French leaders, like their Algerian counterparts, are not calling for an investigation into the question of war crimes to find out who was guilty of what, since Aussaresses and those who helped him or directed him were acting in the name of the French state. In fact, the French and Algerian authorities have been engaged in a conspiracy of silence from the beginning. As long ago as 1955 a French magazine referred to the French forces in Algeria as “our Gestapo in Algeria”, comparing them to the Nazi mass-killers of the Third Reich. But in 1962, when the French and Algerians met to sign a peace treaty, the FLN and Paris agreed to keep details of atrocities secret. As a recent newspaper report put it, “for four decades [since the peace treaty of 1962] there has been a conspiracy of silence, rudely disturbed by Aussaresses’ unrepentant memoir.”

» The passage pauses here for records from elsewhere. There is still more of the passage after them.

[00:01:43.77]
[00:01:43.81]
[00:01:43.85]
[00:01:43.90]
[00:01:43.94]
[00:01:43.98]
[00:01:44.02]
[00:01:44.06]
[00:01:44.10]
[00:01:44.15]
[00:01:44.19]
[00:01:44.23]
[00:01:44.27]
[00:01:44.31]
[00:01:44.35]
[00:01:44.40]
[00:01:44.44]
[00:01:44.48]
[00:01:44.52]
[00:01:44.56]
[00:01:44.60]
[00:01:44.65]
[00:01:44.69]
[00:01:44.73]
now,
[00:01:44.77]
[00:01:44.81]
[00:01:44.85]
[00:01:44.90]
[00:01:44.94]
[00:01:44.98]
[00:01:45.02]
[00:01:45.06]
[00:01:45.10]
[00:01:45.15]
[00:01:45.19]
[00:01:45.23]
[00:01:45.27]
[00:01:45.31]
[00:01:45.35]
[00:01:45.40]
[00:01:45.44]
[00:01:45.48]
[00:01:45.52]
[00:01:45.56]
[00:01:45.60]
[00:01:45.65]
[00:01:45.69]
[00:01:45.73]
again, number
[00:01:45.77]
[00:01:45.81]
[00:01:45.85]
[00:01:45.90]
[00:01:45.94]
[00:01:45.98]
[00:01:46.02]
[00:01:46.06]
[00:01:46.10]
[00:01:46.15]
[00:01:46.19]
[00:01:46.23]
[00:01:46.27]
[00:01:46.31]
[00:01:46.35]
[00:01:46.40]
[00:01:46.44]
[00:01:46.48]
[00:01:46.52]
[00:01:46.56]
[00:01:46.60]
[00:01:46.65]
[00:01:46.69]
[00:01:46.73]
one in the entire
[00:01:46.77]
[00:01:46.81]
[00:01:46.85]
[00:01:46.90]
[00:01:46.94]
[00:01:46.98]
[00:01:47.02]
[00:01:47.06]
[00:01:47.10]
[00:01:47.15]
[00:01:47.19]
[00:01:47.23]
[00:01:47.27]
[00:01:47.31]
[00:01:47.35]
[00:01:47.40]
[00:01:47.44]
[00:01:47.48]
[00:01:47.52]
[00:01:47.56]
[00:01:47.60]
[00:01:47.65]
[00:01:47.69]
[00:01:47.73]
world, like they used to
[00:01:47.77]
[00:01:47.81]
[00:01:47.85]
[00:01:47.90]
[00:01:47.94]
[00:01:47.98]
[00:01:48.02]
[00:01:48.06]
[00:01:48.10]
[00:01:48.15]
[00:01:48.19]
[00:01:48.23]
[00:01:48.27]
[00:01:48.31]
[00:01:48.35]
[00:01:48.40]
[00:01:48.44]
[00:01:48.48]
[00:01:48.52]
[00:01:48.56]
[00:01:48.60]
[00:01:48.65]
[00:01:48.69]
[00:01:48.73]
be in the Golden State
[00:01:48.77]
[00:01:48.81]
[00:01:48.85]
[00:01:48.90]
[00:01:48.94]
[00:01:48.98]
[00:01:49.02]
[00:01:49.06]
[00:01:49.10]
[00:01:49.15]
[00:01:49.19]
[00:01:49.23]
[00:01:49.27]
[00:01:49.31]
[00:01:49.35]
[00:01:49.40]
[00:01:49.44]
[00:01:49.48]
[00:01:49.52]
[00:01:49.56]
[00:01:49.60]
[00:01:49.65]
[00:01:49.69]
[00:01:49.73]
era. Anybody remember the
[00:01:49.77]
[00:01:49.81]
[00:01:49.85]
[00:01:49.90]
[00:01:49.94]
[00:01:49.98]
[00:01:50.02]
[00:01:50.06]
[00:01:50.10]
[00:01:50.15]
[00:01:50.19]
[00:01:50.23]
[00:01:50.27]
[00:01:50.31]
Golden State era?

In these four decades Paris has succeeded in corrupting successive ruling elites in Algeria, in order to steal the country’s rich resources of oil and gas, and another conspiracy of silence has been established between the ruling elites of both countries. The Algerian military leaders, who rule the country from behind the scenes, are major beneficiaries of the culture of corruption, and will go to great lengths to prevent the lid from being blown off. President Boudiaf, for instance, was murdered because he had spoken of corrupt practices in high places, and vowed to expose them. But corruption cannot be only one-way: French leaders are also deeply corrupt and have strong personal reasons for keeping the lid down.

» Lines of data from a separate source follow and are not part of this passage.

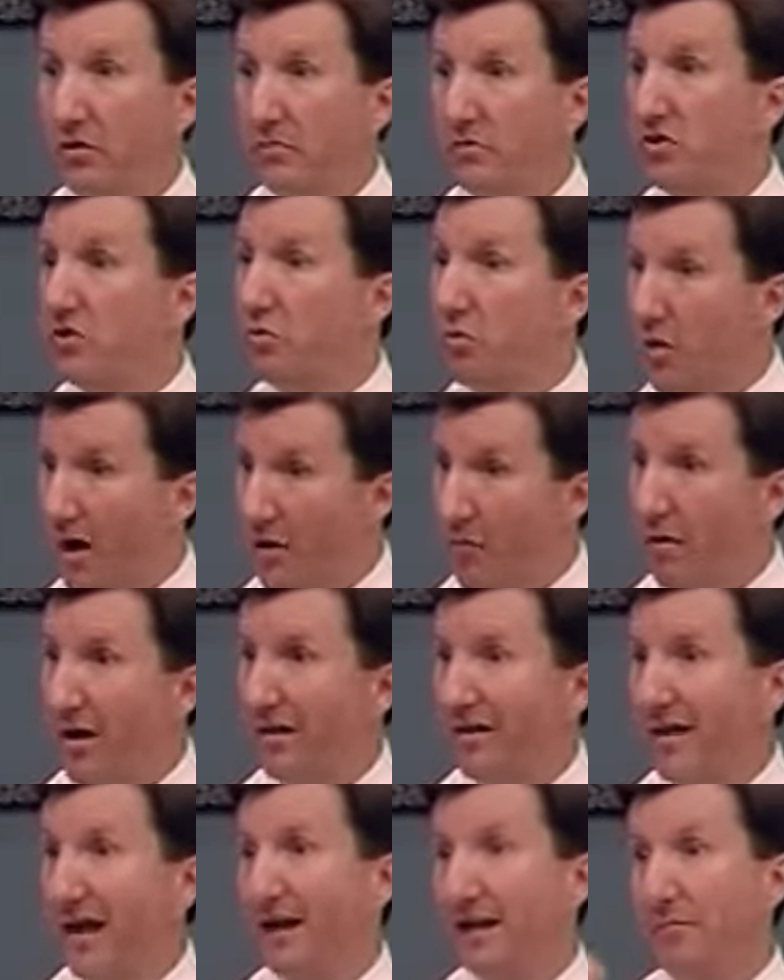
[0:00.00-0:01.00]
Do I
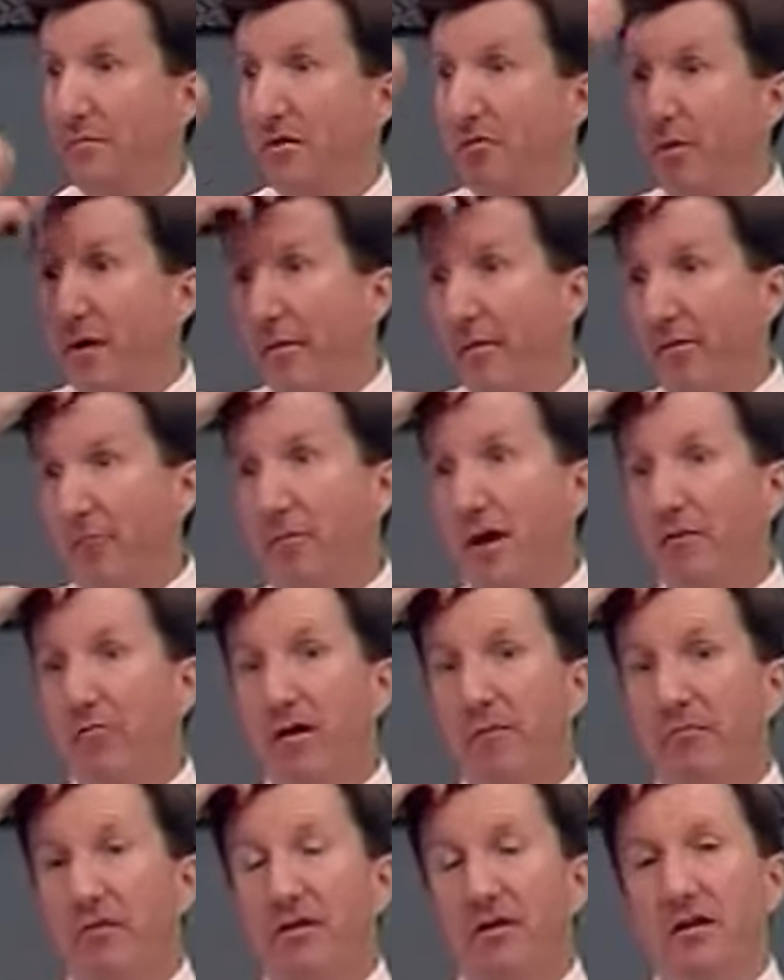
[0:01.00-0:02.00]
want that to be my
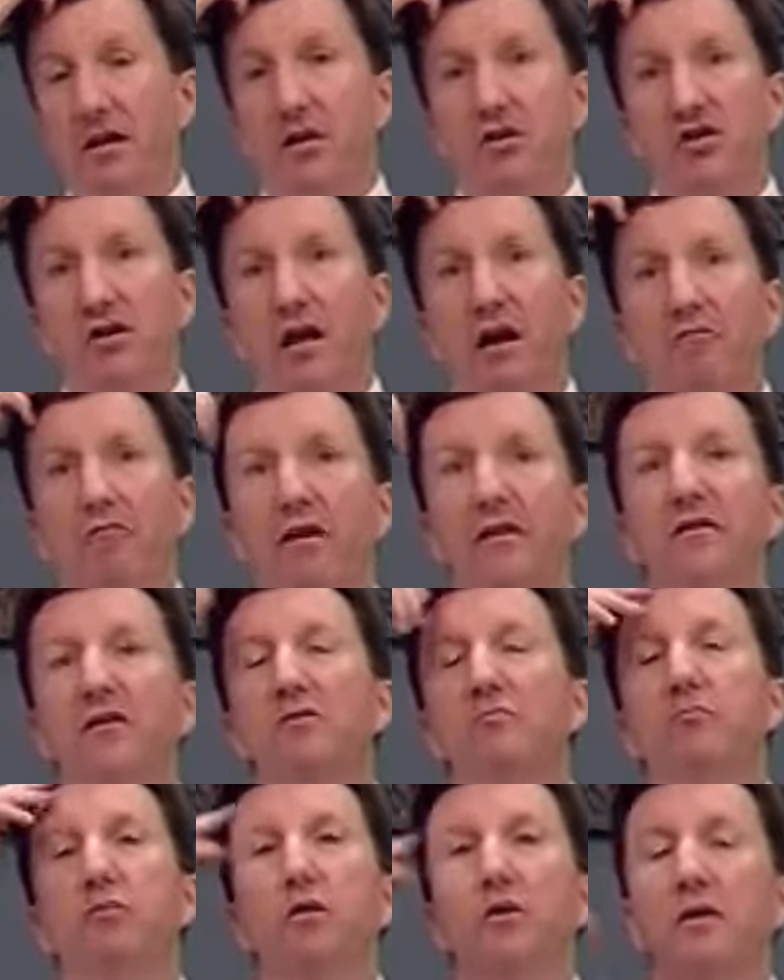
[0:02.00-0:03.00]
reputation? I read this
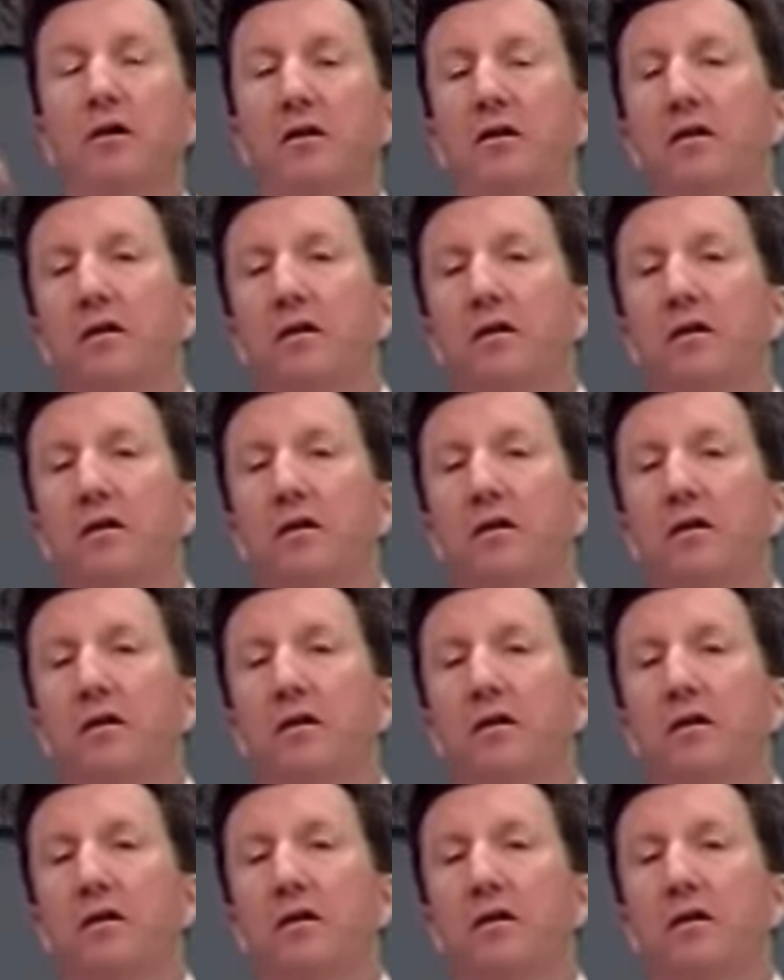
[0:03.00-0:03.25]
book.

Allegations of corruption involving French presidents from Charles de Gaulle to Chirac hit the headlines on May 18 as French media and politicians discussed the fall-out from the revelations made in general Aussaresses’ book. A former director of the state-owned (now privatised) oil company Elf-Aquitaine said that the five past presidents had condoned bribery and other corrupt practices. He gave full details of how they used the company to “buy influence” for France in other countries. The current president, Chirac, came to office after Le Floch-Prigent left the company. But Elf’s former director general and president said that Chirac, in his previous positions as prime minister and head of the RPR party, was fully aware of how the company was used as a conduit for bribes and covert policies of the French state. “Jacques Chirac knows all that I know, as Mitterand did”, he said.
In this atmosphere of corruption and fear of exposure, neither French nor Algerian politicians or generals will be eager to demand trials and investigations in connection with war crimes. The French argue that in 1968 the French parliament declared an amnesty for all crimes committed during the Algerian war, and that in any case the French statute of limitation for murder is just ten years. Yet only two years ago Maurice Papon, a former civil servant, began a ten-year sentence at the age of 89 for his crimes of collaboration during the Nazi occupation of France.
The Algerians in the 1950s were fighting to rid themselves of foreign occupation as France was in the 1940s , and the war crimes committed against them should also be regarded as crimes against humanity that are subject to international law and conventions, not to French legislation that seeks to limit the scope of international law and norms. Otherwise the only conclusion to be drawn from all this is that conspiring in the murder of French people is punishable, while the same acts against Algerian victims are all right.